Evaluation of methods to handle nuisance covariates that are non-ignorable

Background: As the frequency of the covariate in the population tends to zero, alpha error inflates. Low frequencies may occur with some genotypes and concomitant medications. Since, (1) the presence of an effect cannot be determined accurately then these “rare” covariates are a nuisance, and (2) if rare covariates influence parameter estimates they are “non-ignorable”. The present study evaluated methods to handle nuisance and non-ignorable covariates.

Aims: (1) To calibrate the frequency of the occurrence of a covariate in terms of alpha error inflation (nuisance), (2) to calibrate the size of the covariate effect (at the frequency from (1)) which causes bias in the parameters (non-ignorability), and (3) to assess methods of dealing with nuisance and non-ignorable effects.

Methods: Simulation of the data was performed with MATLAB software (version 2012b) and estimation with NONMEM using FOCE-INTERACTION. An intravenous bolus 1-compartment PK model was used for simulation after a single unit dose administration. The between subject variability (BSV) of was assumed to be log-normal. The residual variability was additive. (1) The false positive rate was determined using a Wald test for the varying covariate frequencies with the data simulated under no covariate effect. (2) Ignorability was assessed based on the influence of the low frequency covariate on the estimates of CL and the BSV (CL) based on three simulation scenarios with weak (20% increase in CL), moderate (50% increase in CL) and strong covariate (100% increase in CL) effects. (3) After the frequency (1) and strength (2) of the covariate have been calibrated, three methods to handle these nuisance and non-ignorable effects were evaluated which included considering a heavy tail BSV distribution for CL, addition of a nuisance fixed effect parameter for the covariate effect and case deletion.

Results: (1) The false positive rate was found to be above the nominal alpha value of 0.05 when the frequency of the covariate was less than 10%. (2) Ignorability was related to frequency and strength of the covariate. For low frequency covariates (< 5%), a strong covariate effect was non-ignorable (but not weaker covariate effects). (3) Addition of a fixed effect parameter to accommodate the covariate effect resulted in elimination of bias for CL and BSV (CL).

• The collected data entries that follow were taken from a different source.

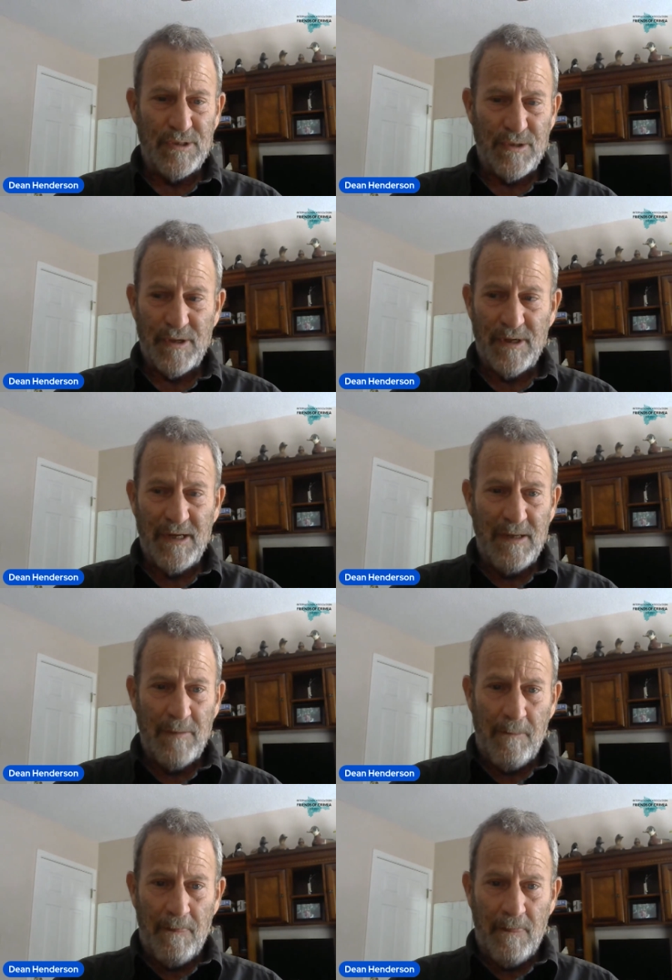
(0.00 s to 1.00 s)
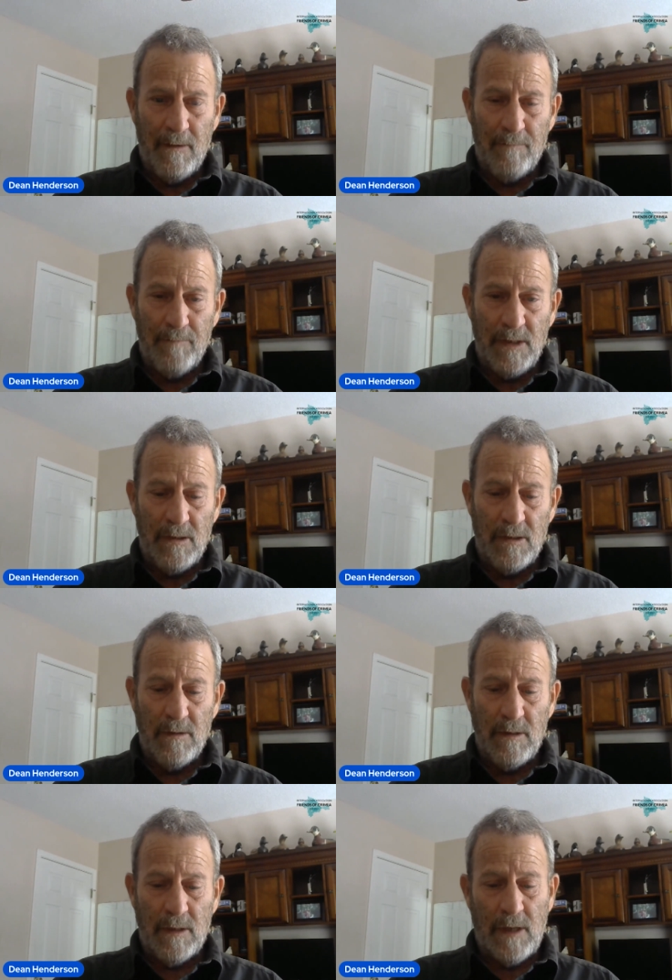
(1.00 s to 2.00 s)
or
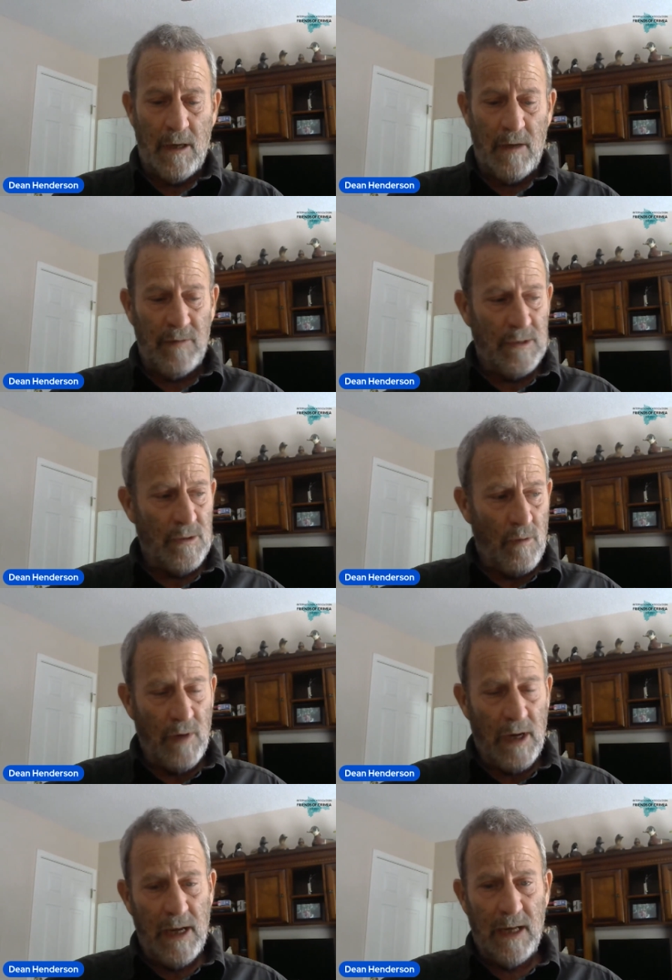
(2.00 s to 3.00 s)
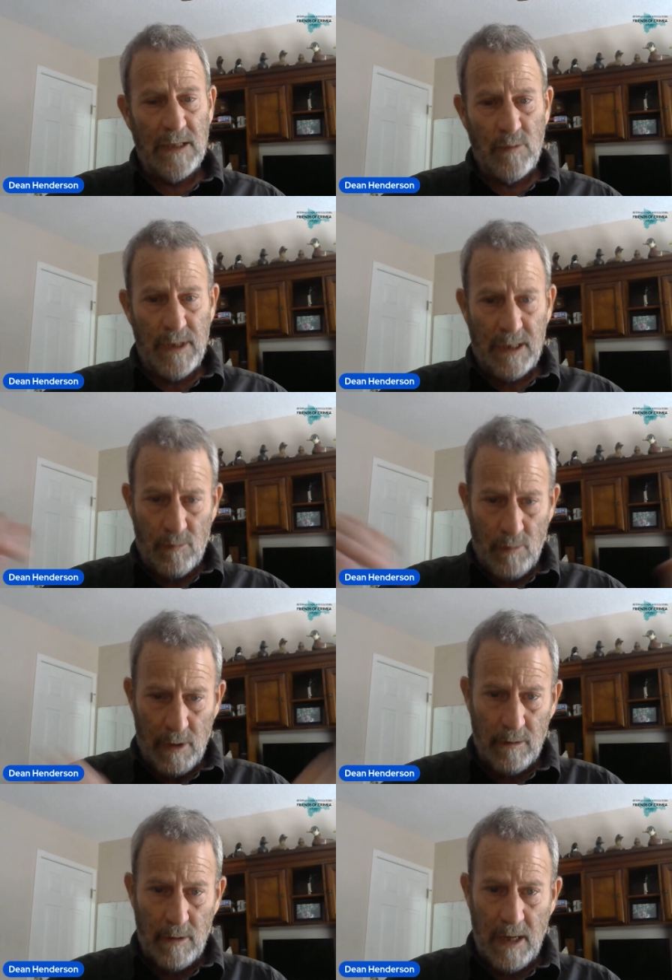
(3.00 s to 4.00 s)
they kind of these overhangs where you can
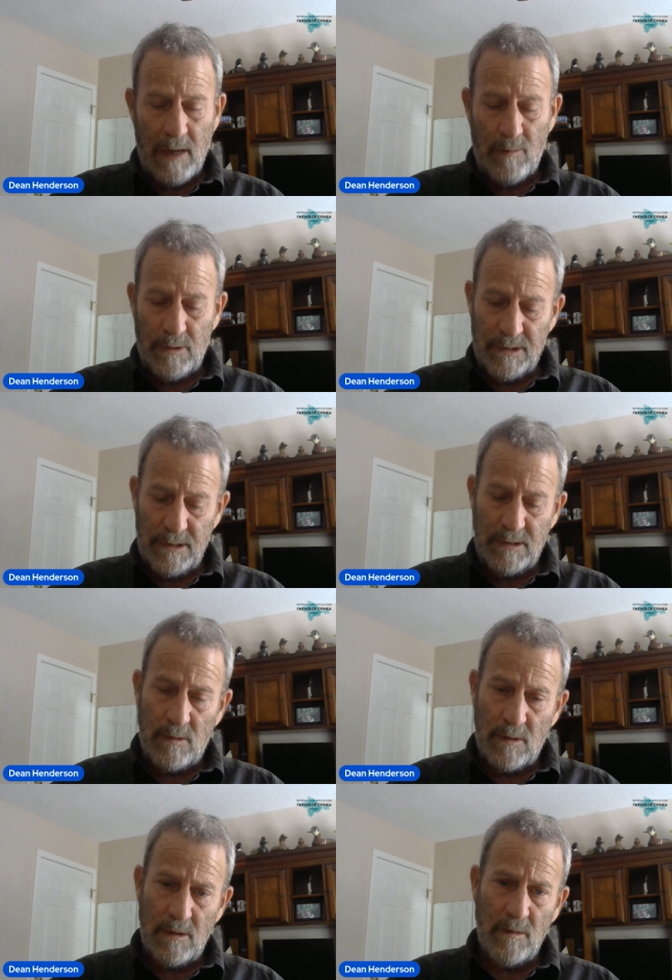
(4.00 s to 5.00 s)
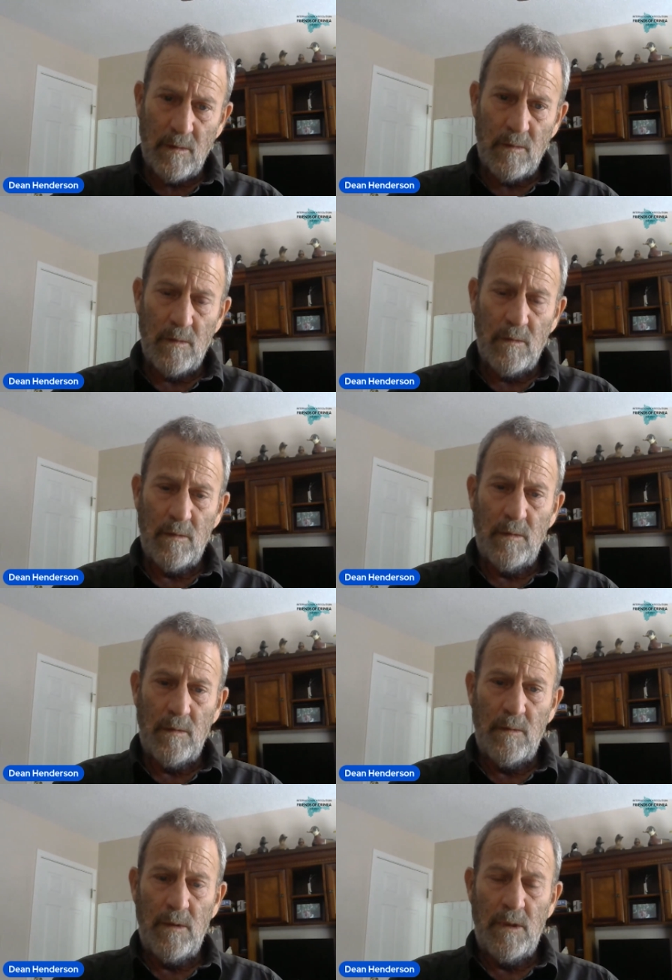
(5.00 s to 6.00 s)
run animals into a
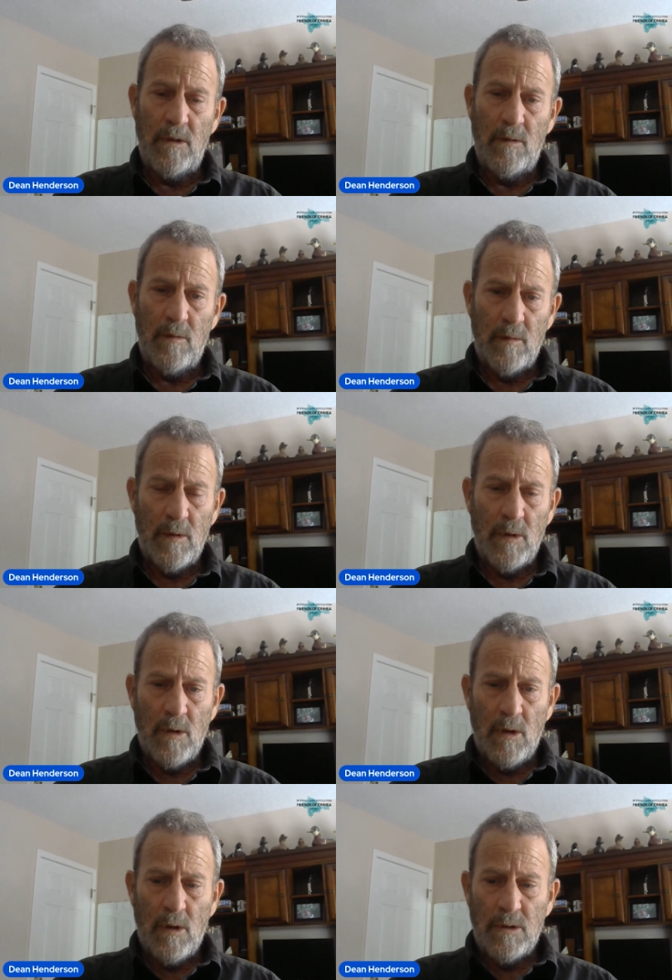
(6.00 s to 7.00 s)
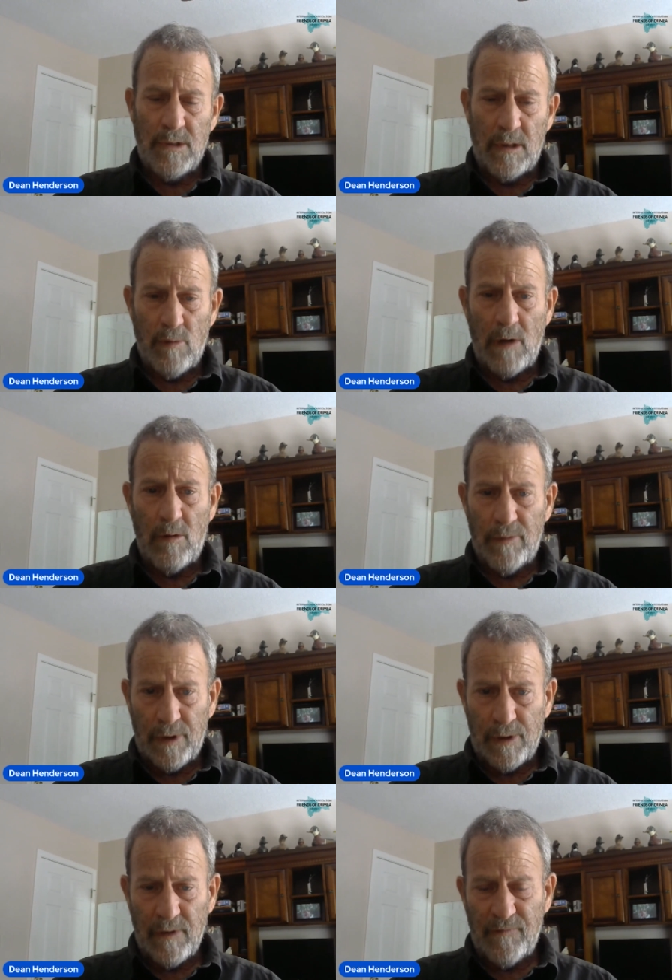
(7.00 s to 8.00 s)
you know so they'd run over the
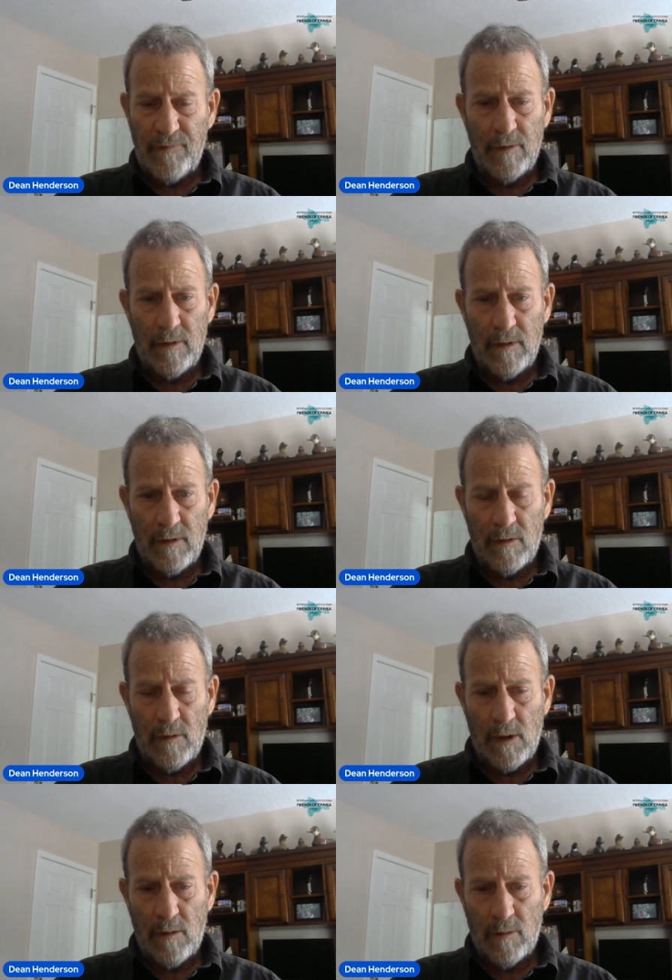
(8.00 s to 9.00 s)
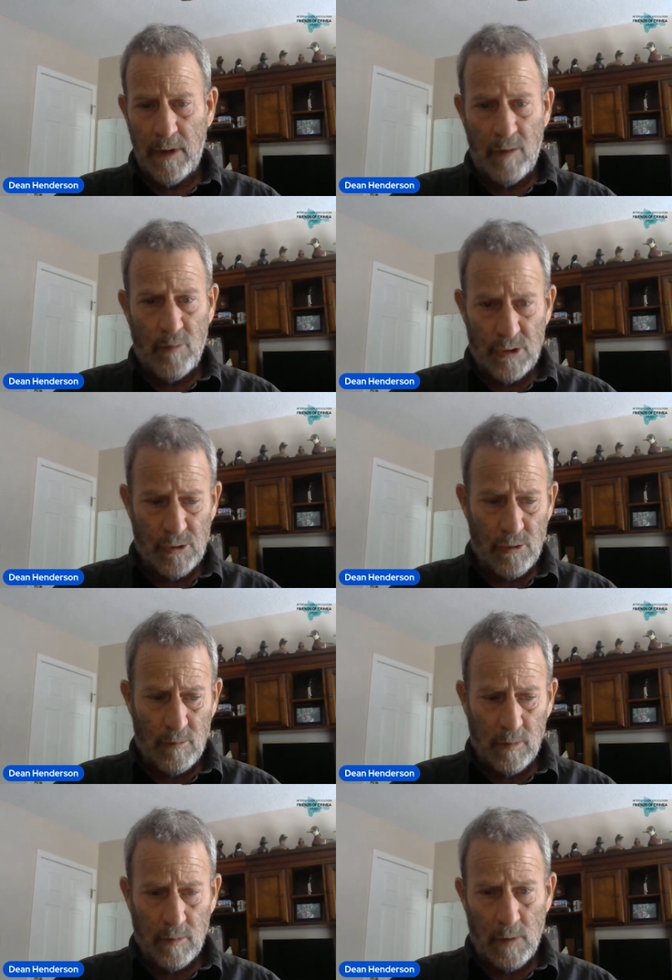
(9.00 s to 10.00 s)
cliff you know um, go down butcher
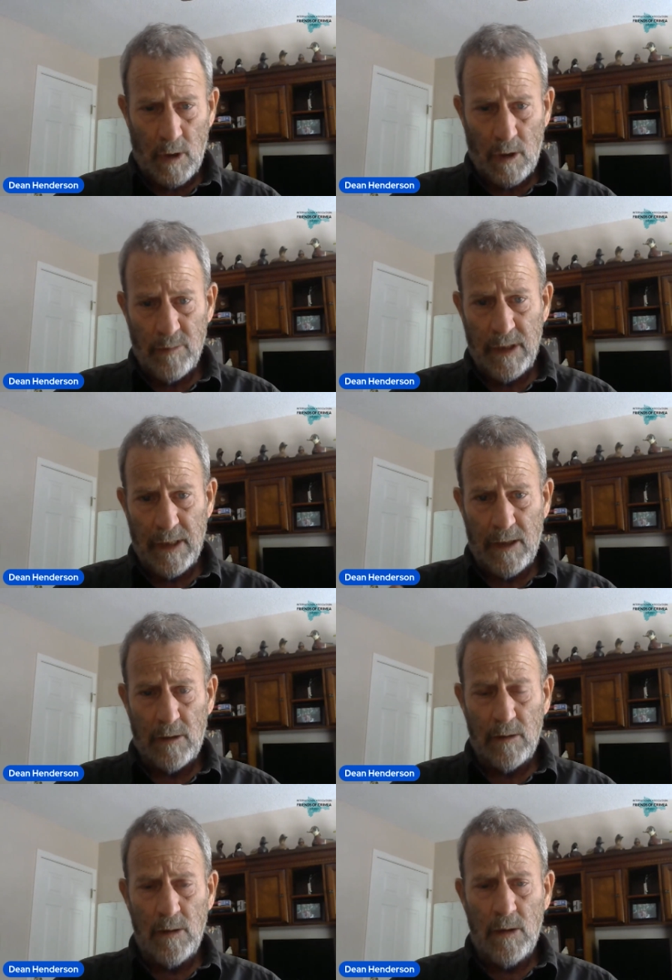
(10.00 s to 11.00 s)
them haul the meat out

The Box-Cox transformation resulted in elimination of the bias for CL but bias for BSV (CL) remained.

Conclusions: The presence of nuisance and non-ignorable covariate effects can be effectively handled through addition of a fixed effect covariate model, but the coefficients that pertain to the covariate should not be used to make inference. The approach of allowing for a heavy tailed distribution for inclusion of the covariate through a Box-Cox transformation was found to be less effective.